Content starts
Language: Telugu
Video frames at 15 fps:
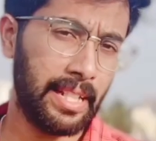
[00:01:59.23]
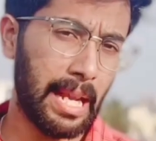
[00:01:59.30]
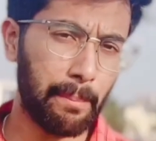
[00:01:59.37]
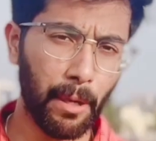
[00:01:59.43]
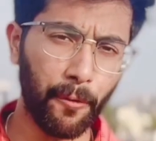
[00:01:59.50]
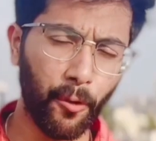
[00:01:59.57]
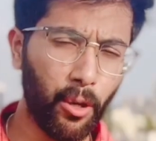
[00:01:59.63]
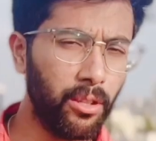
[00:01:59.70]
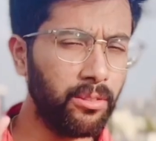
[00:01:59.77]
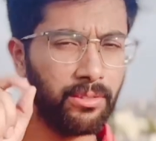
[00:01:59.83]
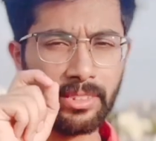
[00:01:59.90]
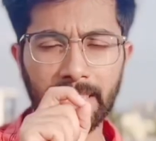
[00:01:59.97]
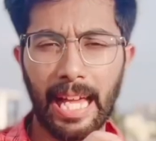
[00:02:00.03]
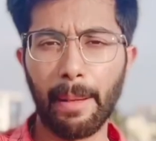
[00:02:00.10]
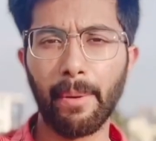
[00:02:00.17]
నెంబర్ ఫోర్
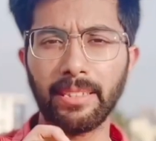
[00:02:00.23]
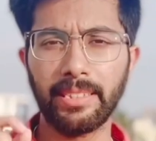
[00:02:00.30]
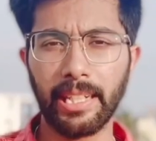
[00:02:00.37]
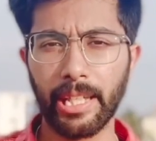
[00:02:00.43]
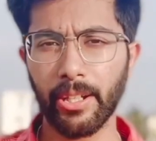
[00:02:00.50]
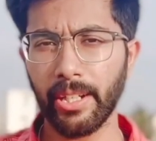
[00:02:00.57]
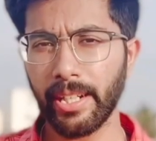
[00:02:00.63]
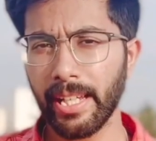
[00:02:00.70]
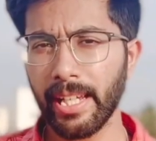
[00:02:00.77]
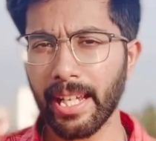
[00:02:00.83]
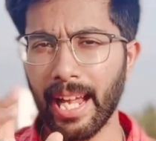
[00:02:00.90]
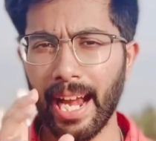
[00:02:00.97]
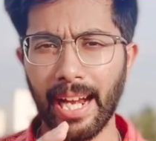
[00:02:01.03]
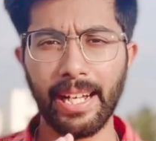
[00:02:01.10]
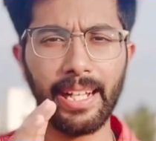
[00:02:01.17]
సైబర్ సెక్యూరిటీ
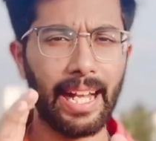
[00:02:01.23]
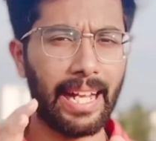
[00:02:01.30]
అండ్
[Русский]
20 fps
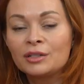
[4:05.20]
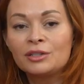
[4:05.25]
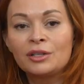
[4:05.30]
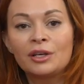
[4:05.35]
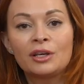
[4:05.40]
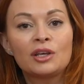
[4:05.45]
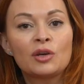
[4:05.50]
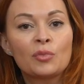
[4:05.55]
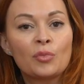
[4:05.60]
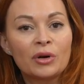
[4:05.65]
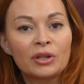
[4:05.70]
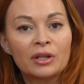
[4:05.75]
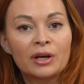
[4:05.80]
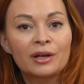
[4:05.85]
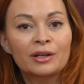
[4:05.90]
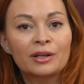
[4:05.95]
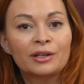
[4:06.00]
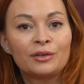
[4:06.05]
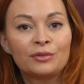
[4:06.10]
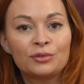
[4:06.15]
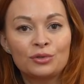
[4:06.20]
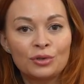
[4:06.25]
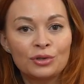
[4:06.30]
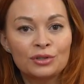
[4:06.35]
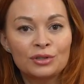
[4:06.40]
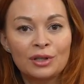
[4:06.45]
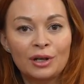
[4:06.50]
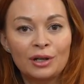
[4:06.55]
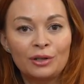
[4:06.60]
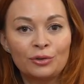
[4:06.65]
деньги, подарки и все
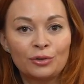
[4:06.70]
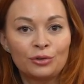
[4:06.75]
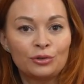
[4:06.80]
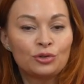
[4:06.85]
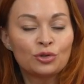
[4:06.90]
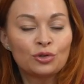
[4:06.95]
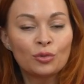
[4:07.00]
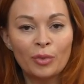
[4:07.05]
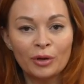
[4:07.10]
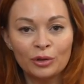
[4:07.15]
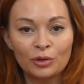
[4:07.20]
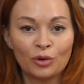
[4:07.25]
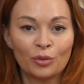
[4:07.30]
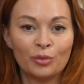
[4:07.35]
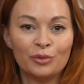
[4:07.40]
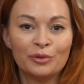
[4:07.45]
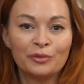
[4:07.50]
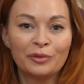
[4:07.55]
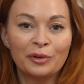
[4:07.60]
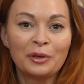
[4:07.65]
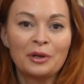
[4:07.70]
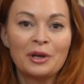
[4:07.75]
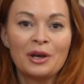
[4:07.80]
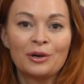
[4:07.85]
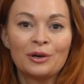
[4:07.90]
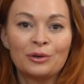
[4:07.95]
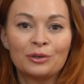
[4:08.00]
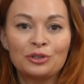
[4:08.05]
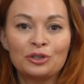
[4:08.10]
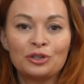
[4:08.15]
остальное. Ничего подобного.
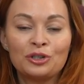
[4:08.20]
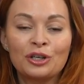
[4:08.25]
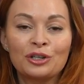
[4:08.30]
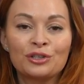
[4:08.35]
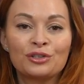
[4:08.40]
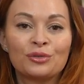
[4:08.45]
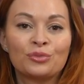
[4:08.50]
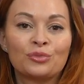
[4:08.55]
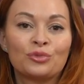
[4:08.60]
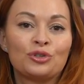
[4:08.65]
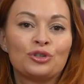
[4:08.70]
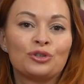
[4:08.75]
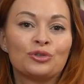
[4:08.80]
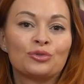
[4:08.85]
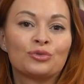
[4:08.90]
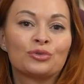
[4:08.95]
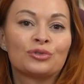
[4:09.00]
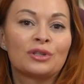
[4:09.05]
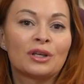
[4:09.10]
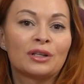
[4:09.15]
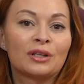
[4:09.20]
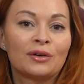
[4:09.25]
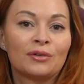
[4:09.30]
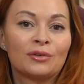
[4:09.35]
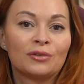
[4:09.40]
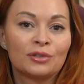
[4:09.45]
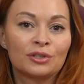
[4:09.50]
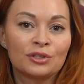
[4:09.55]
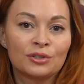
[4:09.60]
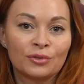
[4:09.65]
Очень часто мужчина
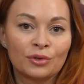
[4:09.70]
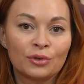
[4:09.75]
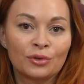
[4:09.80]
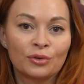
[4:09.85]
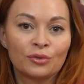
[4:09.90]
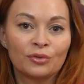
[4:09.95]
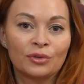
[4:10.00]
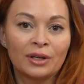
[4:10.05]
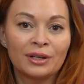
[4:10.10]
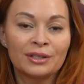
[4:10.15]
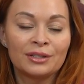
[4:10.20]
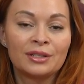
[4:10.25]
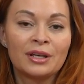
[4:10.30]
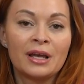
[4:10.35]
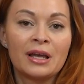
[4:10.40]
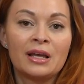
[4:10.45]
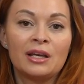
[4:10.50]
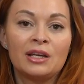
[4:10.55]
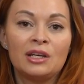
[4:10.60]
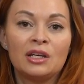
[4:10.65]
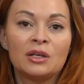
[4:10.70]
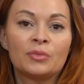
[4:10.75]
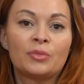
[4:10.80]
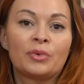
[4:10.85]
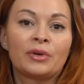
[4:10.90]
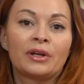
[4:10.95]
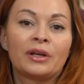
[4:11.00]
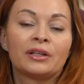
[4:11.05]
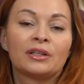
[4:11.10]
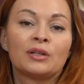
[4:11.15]
устанавливает свою власть и
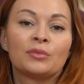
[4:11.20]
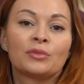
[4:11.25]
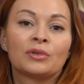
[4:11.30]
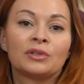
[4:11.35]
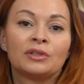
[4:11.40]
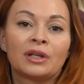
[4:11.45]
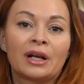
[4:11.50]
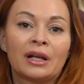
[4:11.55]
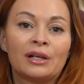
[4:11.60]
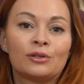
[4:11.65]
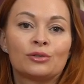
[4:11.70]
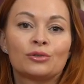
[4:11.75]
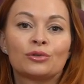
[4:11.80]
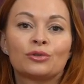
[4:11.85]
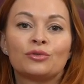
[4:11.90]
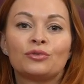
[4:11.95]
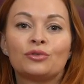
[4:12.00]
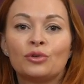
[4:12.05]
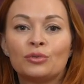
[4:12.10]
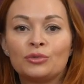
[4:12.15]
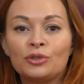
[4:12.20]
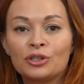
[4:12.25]
при этом контролирует в том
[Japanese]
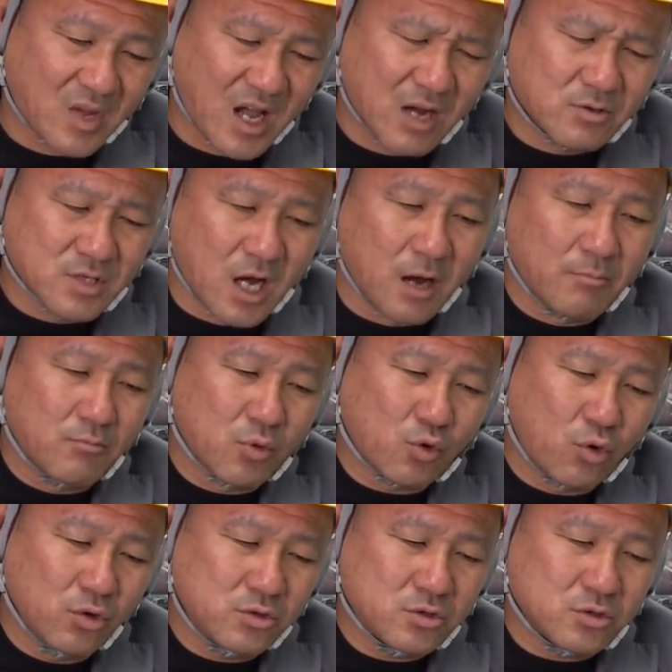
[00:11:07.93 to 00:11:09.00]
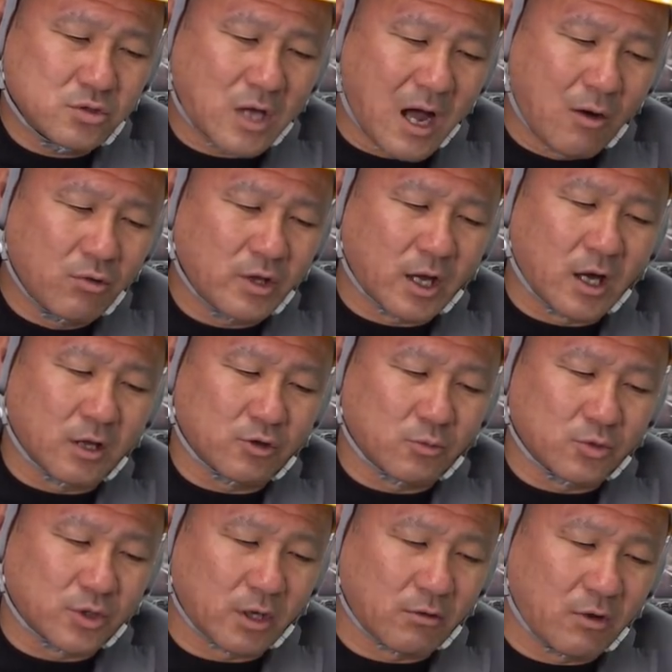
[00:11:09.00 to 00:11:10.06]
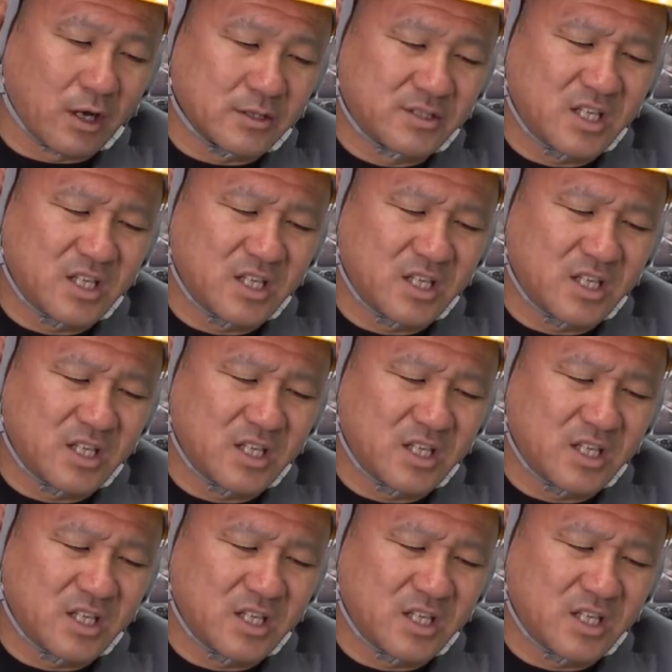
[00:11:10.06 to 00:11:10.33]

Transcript: あのさ、こいつアホだなと思ったのは、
Content ends
#### [About this task]
Write out exactly the lines above, from the very first through the line containing "[00:02:00.57]", both kept, with the pictures removed.

#### [Answer area]
Language: Telugu
Video frames at 15 fps:
[00:01:59.23]
[00:01:59.30]
[00:01:59.37]
[00:01:59.43]
[00:01:59.50]
[00:01:59.57]
[00:01:59.63]
[00:01:59.70]
[00:01:59.77]
[00:01:59.83]
[00:01:59.90]
[00:01:59.97]
[00:02:00.03]
[00:02:00.10]
[00:02:00.17]
నెంబర్ ఫోర్
[00:02:00.23]
[00:02:00.30]
[00:02:00.37]
[00:02:00.43]
[00:02:00.50]
[00:02:00.57]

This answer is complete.